Почему я не нашел ее раньше, думал я горестно и тут же представлял себе, как лицо мое искажается клоунской трагической гримасой, брови поднимаются домиком, морщины лезут на лоб, рот болезненно полуоскаливается, почему я прожил и доживаю жизнь не в этой, исходящей из каждой клеточки ее существа любви, а в безобразии, безумии и, по сути, в бесчувствии?

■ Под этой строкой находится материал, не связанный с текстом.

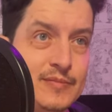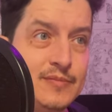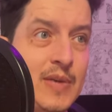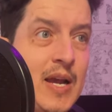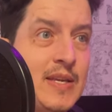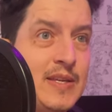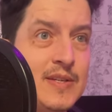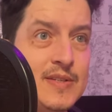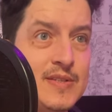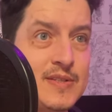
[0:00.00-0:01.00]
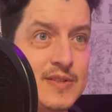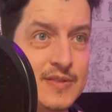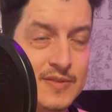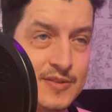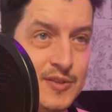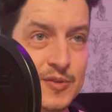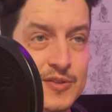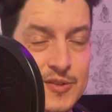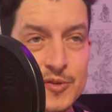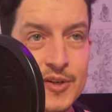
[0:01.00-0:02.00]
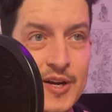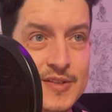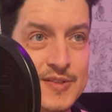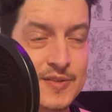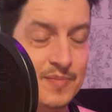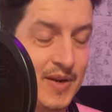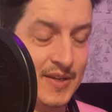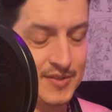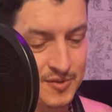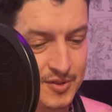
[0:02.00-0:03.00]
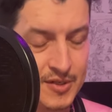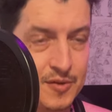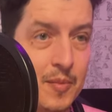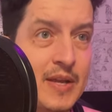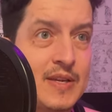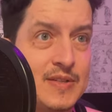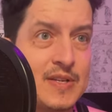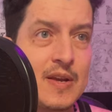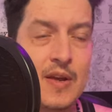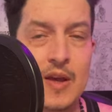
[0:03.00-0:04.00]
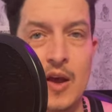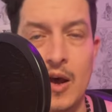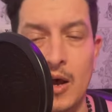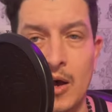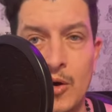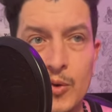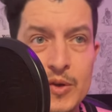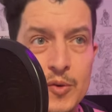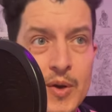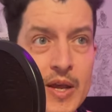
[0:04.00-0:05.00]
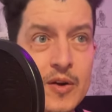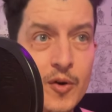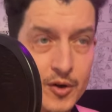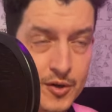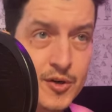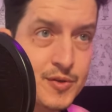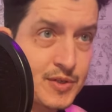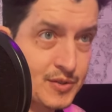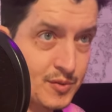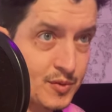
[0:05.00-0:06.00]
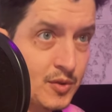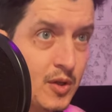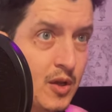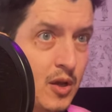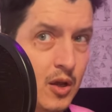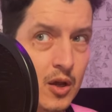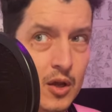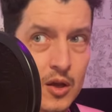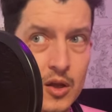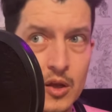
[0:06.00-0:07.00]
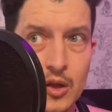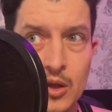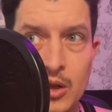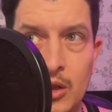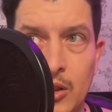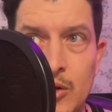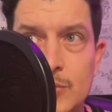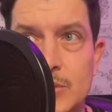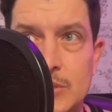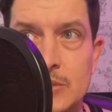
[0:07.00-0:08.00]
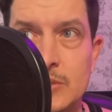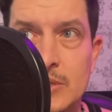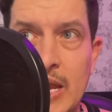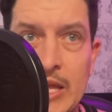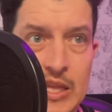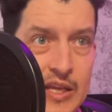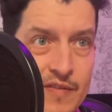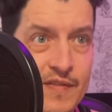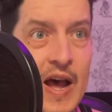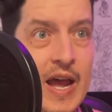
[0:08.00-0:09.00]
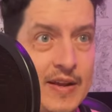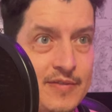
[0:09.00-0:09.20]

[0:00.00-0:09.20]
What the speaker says: my kids, my kids' hoikuen or nursery school closes at like 5,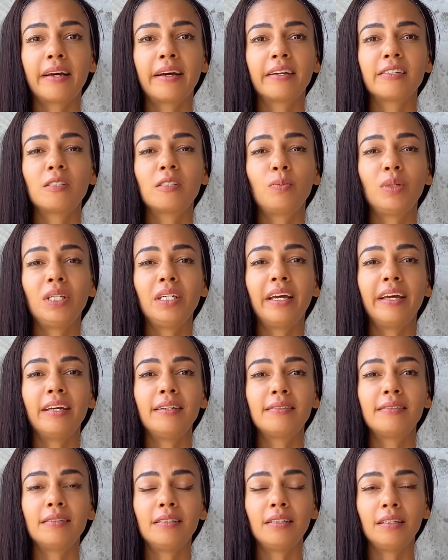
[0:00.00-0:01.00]

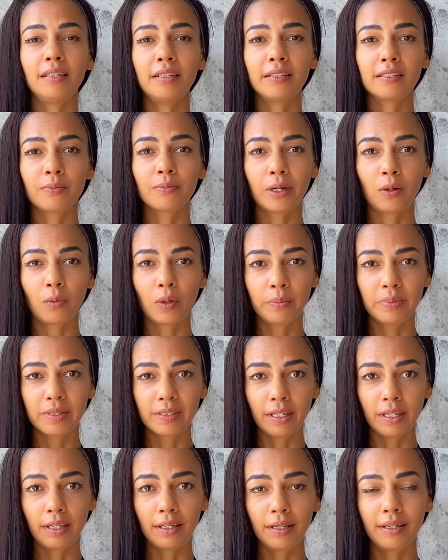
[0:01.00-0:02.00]
S-P-A-C-E is my
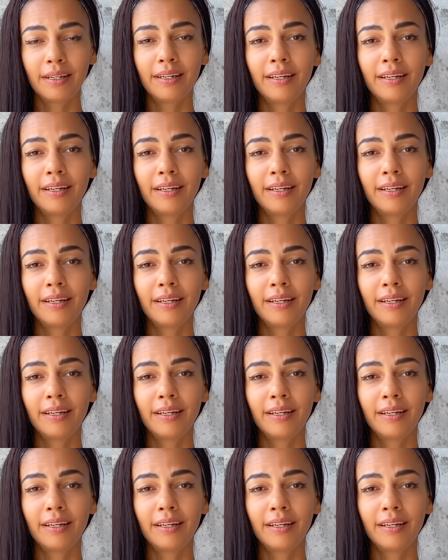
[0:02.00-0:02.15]
website.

Но тут же вспоминал, каким был в молодости, когда допустим, мог встретить ее, — по одной улице ходили, и в том же кафе-мороженом, в котором она с одноклассницами ела из алюминиевых кривоногих вазочек разноцветный пломбир под шоколадной стружкой, я выпивал иногда рюмку коньяку, — вспоминал свою тогдашнюю неустроенность, неприметность и ненужность в гигантском городе, вздорность характера и просто неумность, и понимал, что ничего и не могло быть, и надо благодарить Бога за то, что хотя бы теперь свел, дал мне убедиться, что выдуманное, замысленное едва ли не в детстве счастье бывает.
Когда-то, вспоминал я, в дурацких, смешных, юношески откровенных разговорах я описывал другим женщинам — доставались всегда другие — свой идеал: машинистка; фигура складненькая, но не манекенщица, упаси Бог; лицо хорошенькое, но не Софи Лорен, не надо; элегантная, но чтобы на улице не оборачивались; более интеллигентная, чем можно ожидать по ее положению, а не наоборот, что бывает, увы, чаще; хозяйка, но не помешанная на домашнем консервировании и чистоте; всегда готовая к постели и абсолютно свободная в ней, тогда можно простить даже мелкий грешок — оборотную сторону темперамента… Женщины обижались: среди них не было машинисток; они были крупны, выносливы, сами добывали свой хлеб, старались не зависеть и не зависели от мужчин; некоторые были красивы, другие нет; одевались, как правило, плохо, без вкуса и понимания; многие — хотя бы и режиссерши, или редакторши, или коллеги — были простоваты, несмотря на все прочитанное; у одних дома была грязь и несъедобный завтрак, другие домывали пол до стерильности и готовили профессионально, но раздражало и то, и другое; в любви одни были матерински скушны, другие холодно распущены, но все хотели одного — вечной власти надо мною и редко бывали ласковы… Но вот теперь глупый тот идеал нашелся, вот он спит на веранде, живой, едва слышно посапывающий во сне идеал, что же ты сетуешь, старый дурень, что слишком поздно? Поздно было бы после смерти.